Did the light flickering start after changing the alternator? If so, then the new alternator may be defective. A properly working charging system puts out about 13.2 to 15.0 volts, but this is a general spec, and the factory service manual should be referenced for the correct charging system voltage specifications for a particular vehicle. A battery should have a static charge of 12.2-12.6 volts. If a battery is not good, the charging system may not be able to charge properly. If a vehicle is not charging properly and the battery is good, the first thing to do is to turn the ignition switch to the "ON" position without starting the engine and make sure the charging system warning light is operating. If the bulb is burnt out, the charging system will not charge. If the bulb is OK but still does not illuminate, the circuit must be tested. If the warning lamp does illuminate, then the next thing to check is to make sure the circuit between the battery positive post, or fusible link, to the connection in back of the alternator is good. On Nissans, this will be a thick (approx. 10 gauge) white wire to the "BAT" post on the back of the alternator. It's not uncommon for this wire to get corroded and burn up, creating resistance in the circuit. So, before assuming an alternator is bad, make sure this circuit is good and battery voltage is getting to the alternator. It's also important to make sure the alternator belt is tight and not slipping and the battery connections are clean, no oxidation and tight.
When replacing electrical components such as alternators, starters and distributors, fuel injectors and sensors, always replace with new or reman'd Nissan OEM components; aftermarket components generally don't last long, don't work right and many times are DOA.

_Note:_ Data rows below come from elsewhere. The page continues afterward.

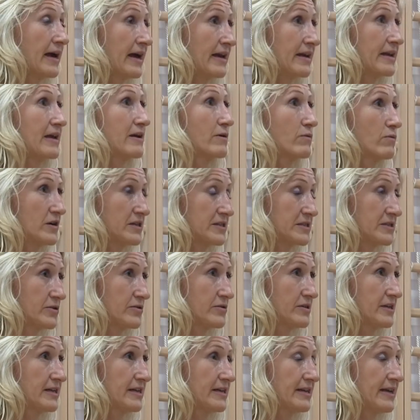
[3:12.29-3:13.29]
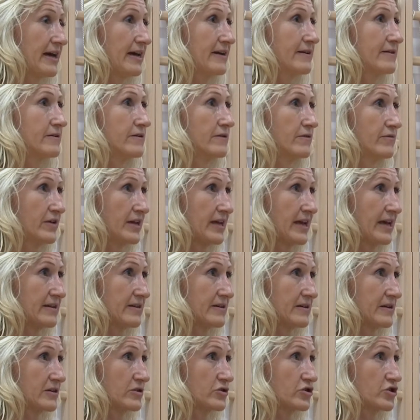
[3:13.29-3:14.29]
And then once you did that, we
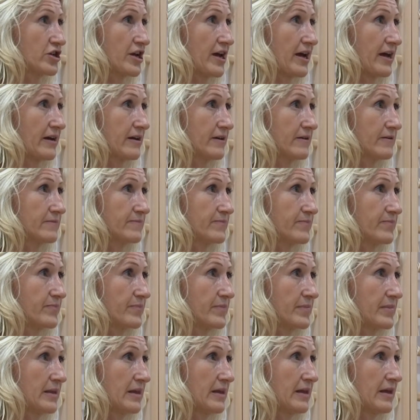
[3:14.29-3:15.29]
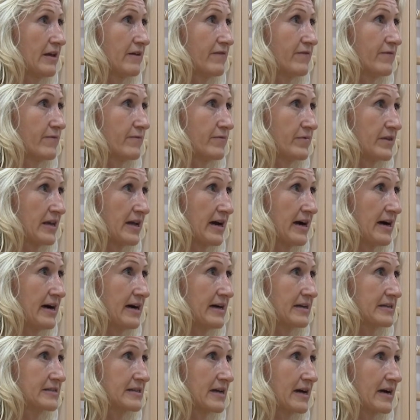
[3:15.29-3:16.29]
can recheck if the
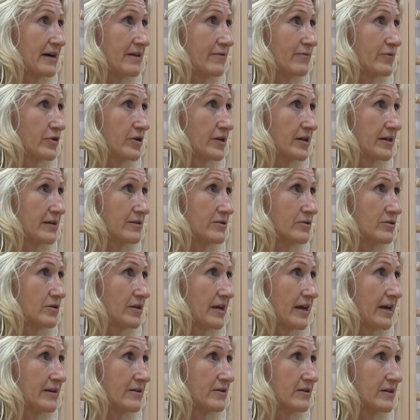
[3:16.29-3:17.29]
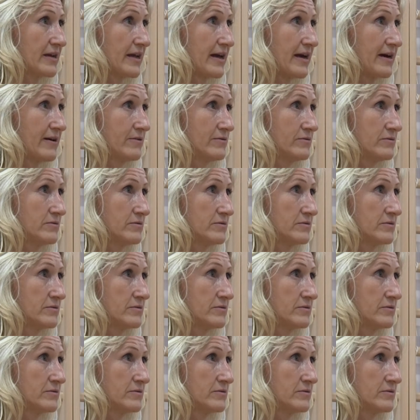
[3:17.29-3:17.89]
eyes are working together now.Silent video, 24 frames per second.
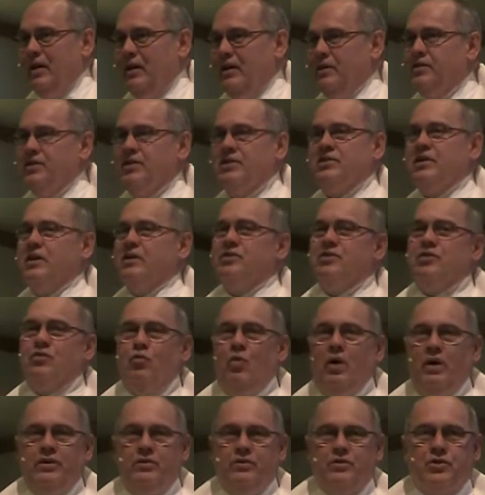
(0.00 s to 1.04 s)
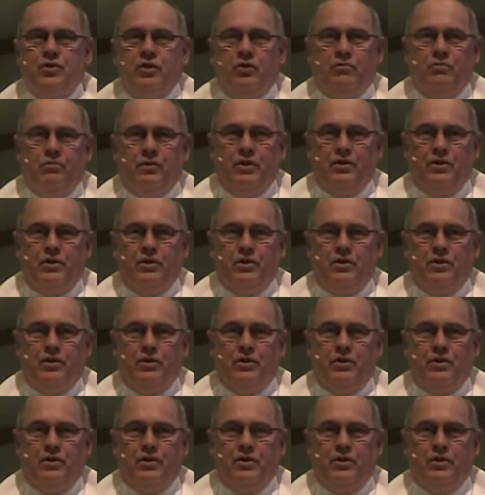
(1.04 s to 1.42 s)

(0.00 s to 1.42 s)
He just says the one who showed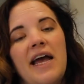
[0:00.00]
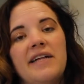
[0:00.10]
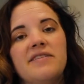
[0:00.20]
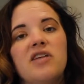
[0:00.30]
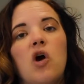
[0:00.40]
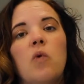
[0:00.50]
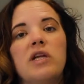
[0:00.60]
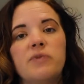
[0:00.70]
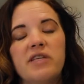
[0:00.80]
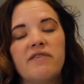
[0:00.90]
And so
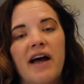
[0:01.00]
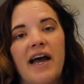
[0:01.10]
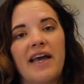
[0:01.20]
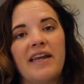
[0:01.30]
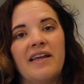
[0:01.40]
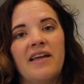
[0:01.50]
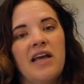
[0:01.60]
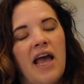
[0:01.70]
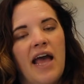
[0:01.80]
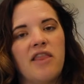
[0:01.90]
once we divide,
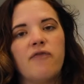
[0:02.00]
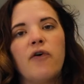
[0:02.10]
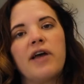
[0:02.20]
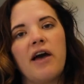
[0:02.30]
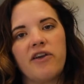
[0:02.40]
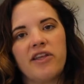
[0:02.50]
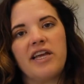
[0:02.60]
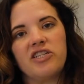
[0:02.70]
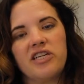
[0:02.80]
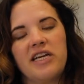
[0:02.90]
and the full
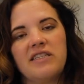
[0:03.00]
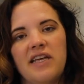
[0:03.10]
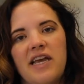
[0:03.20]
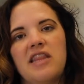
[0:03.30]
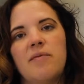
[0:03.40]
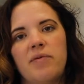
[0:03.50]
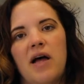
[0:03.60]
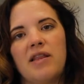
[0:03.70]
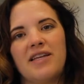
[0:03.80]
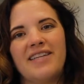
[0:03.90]
calculation is in
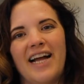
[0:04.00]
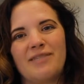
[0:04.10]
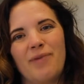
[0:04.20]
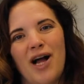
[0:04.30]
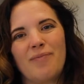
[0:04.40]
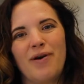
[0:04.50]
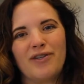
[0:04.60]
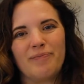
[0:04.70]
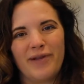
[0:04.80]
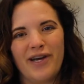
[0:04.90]
the attached blog
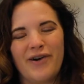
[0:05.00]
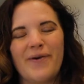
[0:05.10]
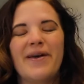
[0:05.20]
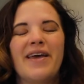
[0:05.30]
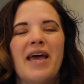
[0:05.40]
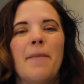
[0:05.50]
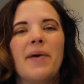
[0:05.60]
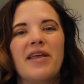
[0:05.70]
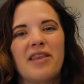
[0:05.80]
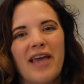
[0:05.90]
post below,
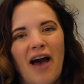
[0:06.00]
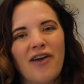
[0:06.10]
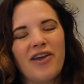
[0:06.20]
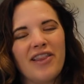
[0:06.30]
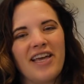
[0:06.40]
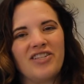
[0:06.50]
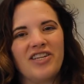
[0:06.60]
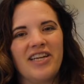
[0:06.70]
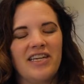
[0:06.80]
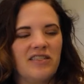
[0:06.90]
but the
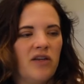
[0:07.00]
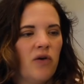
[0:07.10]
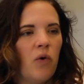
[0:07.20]
calculation isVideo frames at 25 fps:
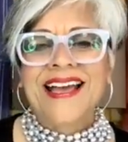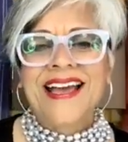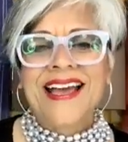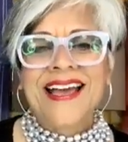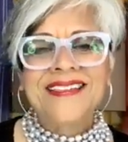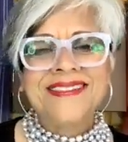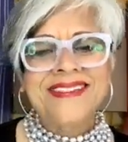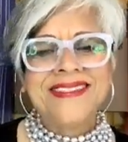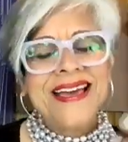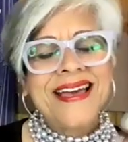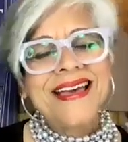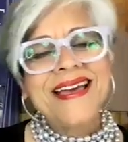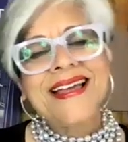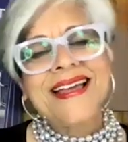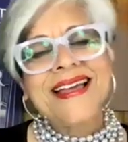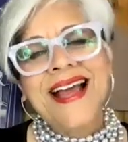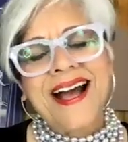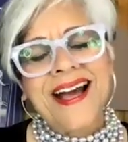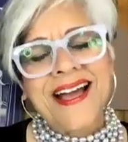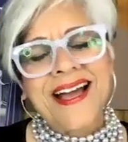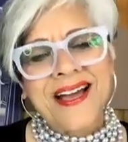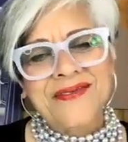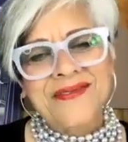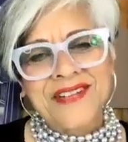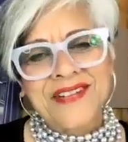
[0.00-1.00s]
And then
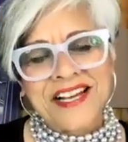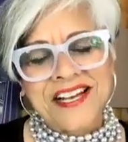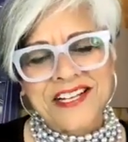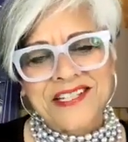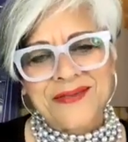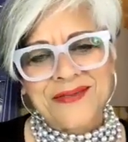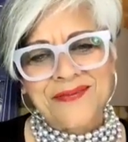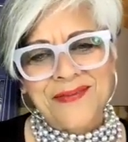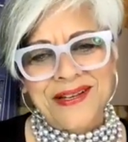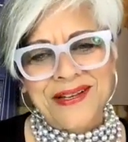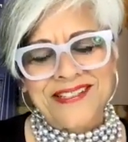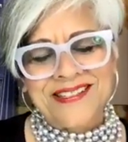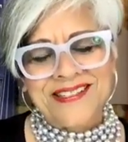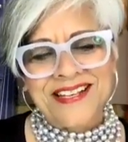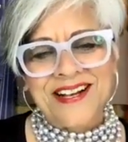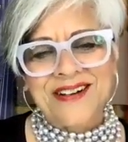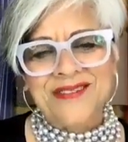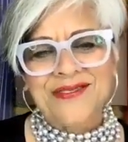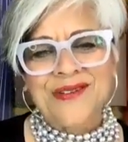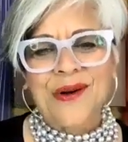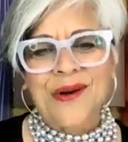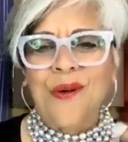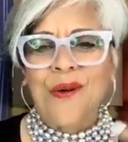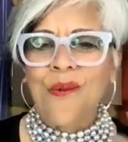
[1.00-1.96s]
I have to ask myself,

The brake light can flicker if the brake master cylinder reservoir is very low on fluid.

Make sure the battery cable connectors are in good shape. Also inspect the battery negative (-) cable connection at the engine block to insure that it's clean, no oxidation and tight.


----------



## christinahertz (7 mo ago)

kevvvvm said:


> Brake and battery light flicker on while driving recently changed the alternator all connections seem to be tight and in place anyone know what can be the cause to this issue? wiring maybe?


wiring


----------



## christinahertz (7 mo ago)

kevvvvm said:


> Brake and battery light flicker on while driving recently changed the alternator all connections seem to be tight and in place anyone know what can be the cause to this issue? wiring maybe?


i think so


----------